Phipps admitted that the market correction “will be a little more arduous” because of the impact of rising foreclosures and the resulting credit constriction.

Nevertheless, Phipps said there are buyers in the market who are creditworthy, but they are “savvy” and will not pay more than what they think a property is worth. Often they encounter sellers who refuse to negotiate, he said. Phipps said he has been involved in situations as recently as this month in which sellers rejected offers from buyers outright, without making any counteroffer, because the prices were so far below their expectations.

“We still have sellers who are wrapped in nostalgia,” he said with a sigh. “If you really don’t want to sell … if you’re waiting for the exuberant buyer who will buy anything … it may make sense to step back and say, ‘I should wait a couple of years.’ ”

Joy Sawyer, an interior designer, has been playing the waiting game for more than 18 months. She bought a house in 2004, at the height of the boom, in North Kingstown’s coastal Poplar Point neighborhood. Last year, the house went on the market because her husband’s job took them to Albany, N.Y., where they have been renting a one-bedroom apartment. Their North Kingstown house remains unsold, so they plan to return to Rhode Island this month and live there until it does sell. “We got stuck in one of those places that you never want to be,” she said.
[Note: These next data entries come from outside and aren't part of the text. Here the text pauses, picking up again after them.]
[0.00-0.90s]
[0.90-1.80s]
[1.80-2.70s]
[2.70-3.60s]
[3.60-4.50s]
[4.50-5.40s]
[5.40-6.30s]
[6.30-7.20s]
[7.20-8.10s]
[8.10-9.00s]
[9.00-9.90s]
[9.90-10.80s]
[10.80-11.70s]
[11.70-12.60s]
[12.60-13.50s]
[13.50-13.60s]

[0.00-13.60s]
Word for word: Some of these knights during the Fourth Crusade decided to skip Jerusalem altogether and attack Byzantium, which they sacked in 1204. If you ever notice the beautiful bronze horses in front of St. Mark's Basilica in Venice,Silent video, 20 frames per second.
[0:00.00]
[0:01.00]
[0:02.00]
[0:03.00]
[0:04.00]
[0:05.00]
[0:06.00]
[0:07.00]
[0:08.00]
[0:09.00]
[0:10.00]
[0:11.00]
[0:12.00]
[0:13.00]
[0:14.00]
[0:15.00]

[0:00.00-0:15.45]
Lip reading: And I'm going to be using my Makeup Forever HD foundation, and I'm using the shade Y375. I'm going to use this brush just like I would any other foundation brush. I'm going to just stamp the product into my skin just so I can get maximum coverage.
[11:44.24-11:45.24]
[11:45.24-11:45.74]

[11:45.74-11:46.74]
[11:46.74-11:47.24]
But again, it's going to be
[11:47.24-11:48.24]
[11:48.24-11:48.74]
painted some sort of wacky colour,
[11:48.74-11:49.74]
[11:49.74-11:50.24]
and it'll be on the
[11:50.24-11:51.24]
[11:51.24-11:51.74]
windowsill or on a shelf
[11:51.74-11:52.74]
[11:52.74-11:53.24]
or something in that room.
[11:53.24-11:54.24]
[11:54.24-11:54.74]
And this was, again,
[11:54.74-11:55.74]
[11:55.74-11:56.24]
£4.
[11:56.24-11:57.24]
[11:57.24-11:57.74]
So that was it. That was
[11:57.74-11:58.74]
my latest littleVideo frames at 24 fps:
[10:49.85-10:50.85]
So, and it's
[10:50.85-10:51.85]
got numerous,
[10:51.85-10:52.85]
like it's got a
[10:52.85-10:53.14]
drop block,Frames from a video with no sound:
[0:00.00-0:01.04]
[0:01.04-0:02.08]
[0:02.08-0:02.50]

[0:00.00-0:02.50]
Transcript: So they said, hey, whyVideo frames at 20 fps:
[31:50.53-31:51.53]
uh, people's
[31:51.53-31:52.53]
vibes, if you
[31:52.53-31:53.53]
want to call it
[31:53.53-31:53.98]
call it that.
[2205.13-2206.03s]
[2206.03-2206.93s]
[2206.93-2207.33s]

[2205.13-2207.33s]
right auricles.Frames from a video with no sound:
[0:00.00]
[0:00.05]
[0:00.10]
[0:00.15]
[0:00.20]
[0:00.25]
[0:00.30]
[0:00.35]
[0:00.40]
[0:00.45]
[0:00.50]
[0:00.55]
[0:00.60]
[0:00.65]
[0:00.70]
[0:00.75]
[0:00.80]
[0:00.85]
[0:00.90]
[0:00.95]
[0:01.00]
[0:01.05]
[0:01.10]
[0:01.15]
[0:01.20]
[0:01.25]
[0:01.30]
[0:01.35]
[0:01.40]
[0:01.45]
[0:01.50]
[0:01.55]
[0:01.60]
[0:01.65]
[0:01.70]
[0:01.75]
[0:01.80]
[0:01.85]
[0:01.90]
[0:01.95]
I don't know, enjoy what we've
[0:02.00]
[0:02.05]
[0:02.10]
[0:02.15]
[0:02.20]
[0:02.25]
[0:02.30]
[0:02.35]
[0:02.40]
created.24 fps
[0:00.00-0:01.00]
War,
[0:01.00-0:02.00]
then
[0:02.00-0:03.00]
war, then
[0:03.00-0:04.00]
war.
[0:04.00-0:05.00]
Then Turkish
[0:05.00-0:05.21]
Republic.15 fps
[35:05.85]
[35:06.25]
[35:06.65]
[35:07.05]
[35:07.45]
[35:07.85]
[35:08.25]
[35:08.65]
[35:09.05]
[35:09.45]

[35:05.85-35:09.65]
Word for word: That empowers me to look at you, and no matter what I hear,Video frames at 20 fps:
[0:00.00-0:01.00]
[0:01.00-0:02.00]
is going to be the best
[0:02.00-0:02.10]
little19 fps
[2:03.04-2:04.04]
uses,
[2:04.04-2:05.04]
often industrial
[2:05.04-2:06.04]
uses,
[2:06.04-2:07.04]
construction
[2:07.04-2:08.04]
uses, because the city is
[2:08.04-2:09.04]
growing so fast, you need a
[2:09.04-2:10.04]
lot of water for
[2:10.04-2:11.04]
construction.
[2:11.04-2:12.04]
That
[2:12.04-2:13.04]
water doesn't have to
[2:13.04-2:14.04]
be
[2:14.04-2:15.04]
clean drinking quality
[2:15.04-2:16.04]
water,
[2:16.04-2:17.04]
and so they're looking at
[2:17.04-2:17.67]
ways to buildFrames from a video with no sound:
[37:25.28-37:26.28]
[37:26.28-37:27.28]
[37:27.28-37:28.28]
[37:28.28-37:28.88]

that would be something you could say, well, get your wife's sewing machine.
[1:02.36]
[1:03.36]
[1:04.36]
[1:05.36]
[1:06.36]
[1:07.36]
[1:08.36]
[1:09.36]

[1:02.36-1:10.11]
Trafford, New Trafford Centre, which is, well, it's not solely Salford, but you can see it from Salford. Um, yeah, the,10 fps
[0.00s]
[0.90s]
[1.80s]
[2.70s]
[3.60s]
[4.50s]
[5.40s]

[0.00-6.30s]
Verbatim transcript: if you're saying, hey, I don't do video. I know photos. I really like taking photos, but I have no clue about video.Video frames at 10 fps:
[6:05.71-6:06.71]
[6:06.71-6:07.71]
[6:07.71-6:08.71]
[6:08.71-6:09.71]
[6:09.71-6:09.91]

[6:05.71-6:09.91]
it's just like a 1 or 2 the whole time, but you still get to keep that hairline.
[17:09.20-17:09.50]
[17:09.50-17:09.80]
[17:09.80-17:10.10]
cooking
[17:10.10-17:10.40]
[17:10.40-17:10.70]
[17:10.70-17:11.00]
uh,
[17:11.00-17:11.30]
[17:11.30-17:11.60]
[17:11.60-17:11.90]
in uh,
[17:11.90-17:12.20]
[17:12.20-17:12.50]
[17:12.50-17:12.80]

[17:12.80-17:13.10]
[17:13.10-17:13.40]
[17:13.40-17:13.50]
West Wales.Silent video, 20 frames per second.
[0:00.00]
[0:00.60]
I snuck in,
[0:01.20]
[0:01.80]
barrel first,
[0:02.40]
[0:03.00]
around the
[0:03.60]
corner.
Sawyer’s husband, who works for an architectural engineering firm and travels quite a bit, can work from Rhode Island, but his company’s headquarters is in Albany. Sawyer said her husband’s employer has allowed this accommodation because of housing market conditions.

Sawyer’s house is now priced at $939,000, but was first listed at about $1.1 million. “They’re just aren’t that many people who are looking in our price range,” she said.

Having a house on the market for 18 months has been an emotionally draining experience, Sawyer said. “It’s like being pregnant,” she joked. “You talk about it all the time.”